I’m no Swift scholar, so I’ll look forward to hearing what they might make of this intriguing allusive mix vis a vis Gulliver’s Travels. But, vis a vis Northanger Abbey, I am certain that this all warrants a much closer look at the character of Mr. Allen. I don’t believe that JA’s sole purpose in connecting Mr. Allen to the real life Ralph Allen was to explain why John Thorpe believes Mr. Allen is so very rich. I think we’re meant to dig deeper, and in particular to wonder about undisclosed familial relationships among the Allens, the Morlands, the Thorpes, and the Tilneys—relationships which Catherine is unaware of, but which may well be driving crucial aspects of the plot of the novel.

For example, I just found the following very interesting biographical data about Ralph Allen:
“Ralph Allen and Prior Park”
“…At the age of 19, on 13th February 1712, Ralph Allen became the Deputy Postmaster of Bath. In 1715 Ralph Allen learned of a Jacobite plot and wrote to Major GENERAL George Wade about it. Wade was sent to Bath, which was strongly Jacobite, in command of two regiments of dragoons. He found eleven chests of firearms, swords, cartridges, three pieces of cannon, one mortar, and moulds to cast cannon, which had been buried underground….It has also led certain sources (inc. R. E. M. Peach) to state that [Ralph Allen] married the GENERAL’s daughter Miss Jane Erle. There is no evidence of this and, indeed, Wade who died unmarried left four illegitimate children, George, John, Jane and Emilia and his will refers to his daughter as Mrs. Erle. One reason this idea may have arisen is that in the short book Ralph Allen and Prior Park, by Robert Francis Kilvert (1857) he has an Appendix that purports to be from Richard Jones’ (Ralph Allen’s Clerk of Works) diary and states “Married Wade’s bastard daughter”.

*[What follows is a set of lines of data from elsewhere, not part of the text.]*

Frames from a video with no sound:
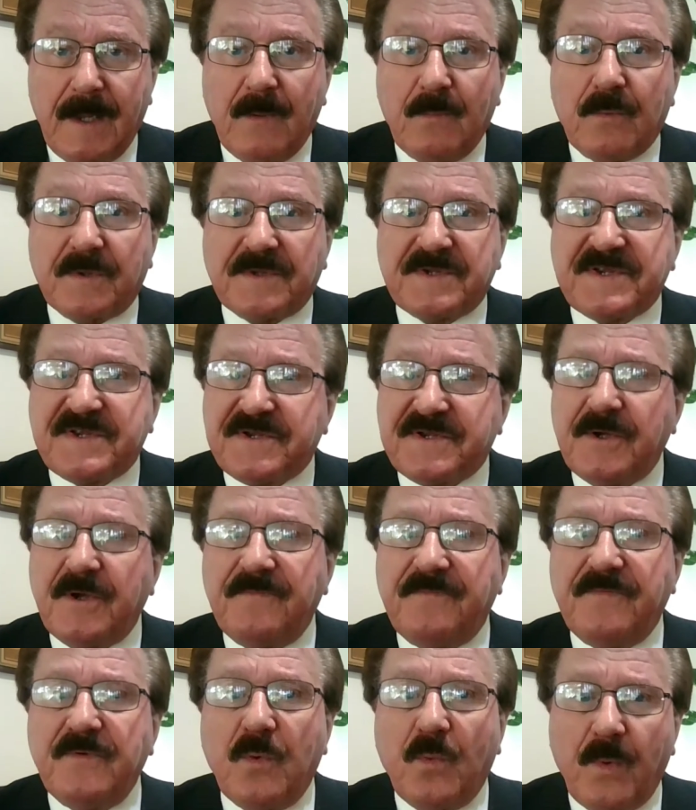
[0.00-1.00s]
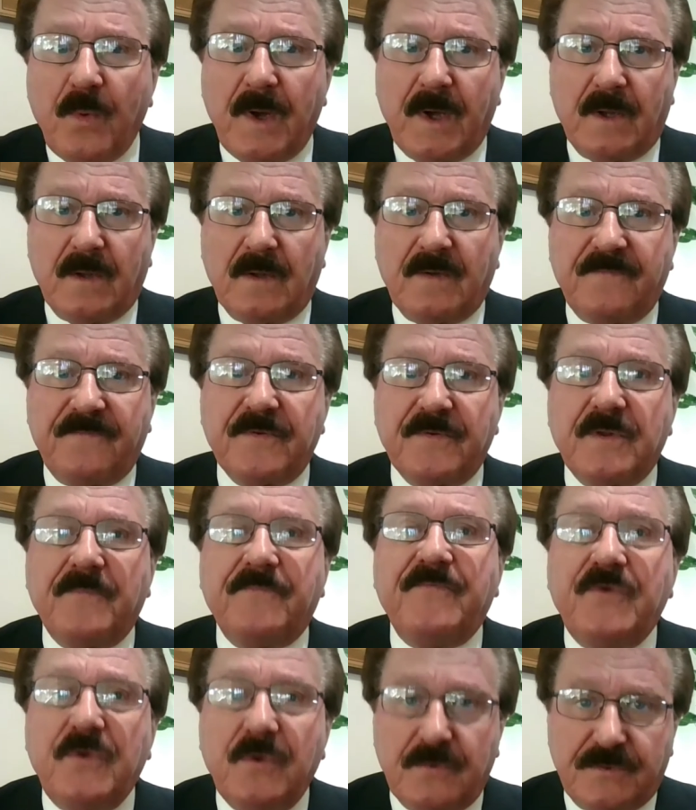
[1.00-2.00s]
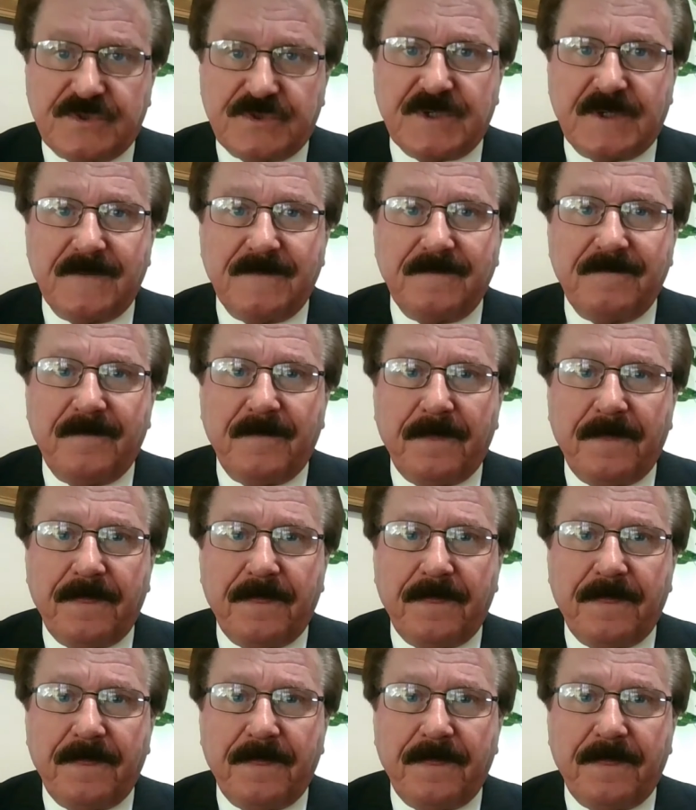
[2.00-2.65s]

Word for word: will serve you well for the future.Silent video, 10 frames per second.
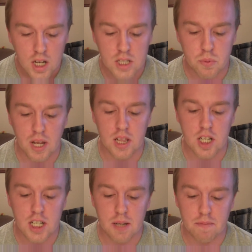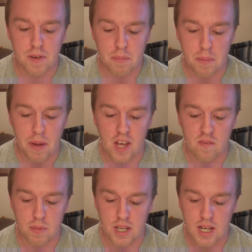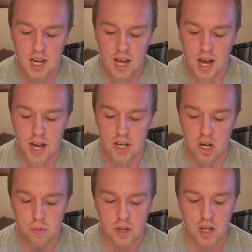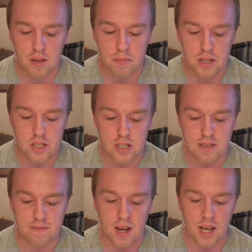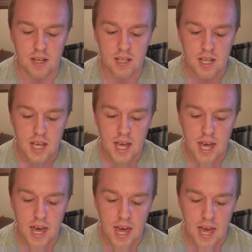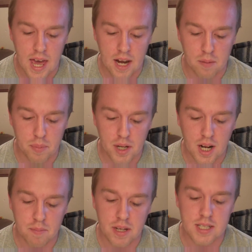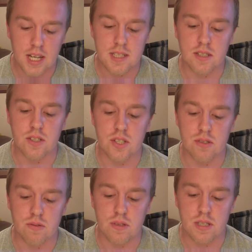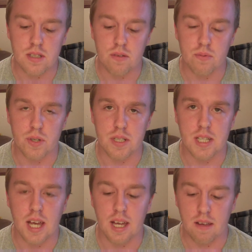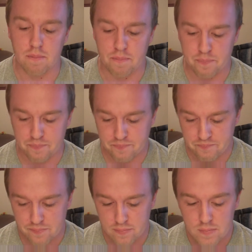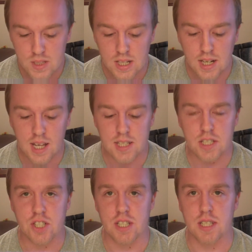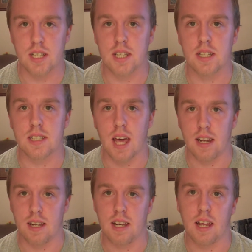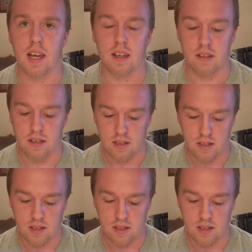Cause when I look up from the pavement, I know we're gonna be just fine. And I'll put on my dancing shoes real tight. Cause it's just another Saturday night.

I have long been of the opinion that General Tilney does not show such strong attentions to Catherine on son Henry’s behalf, but on his own behalf! So, now, in light of the above biographical data about the real life Ralph Allen and the general’s illegitimate daughter he appears to have married, I think that JA meant to suggest that General Tilney suspects that Catherine is Mr. Allen’s illegitimate daughter (believing that Mr. Allen takes Catherine to Bath for that reason), and that is why he (and John Thorpe for that matter) are both so interested in Catherine.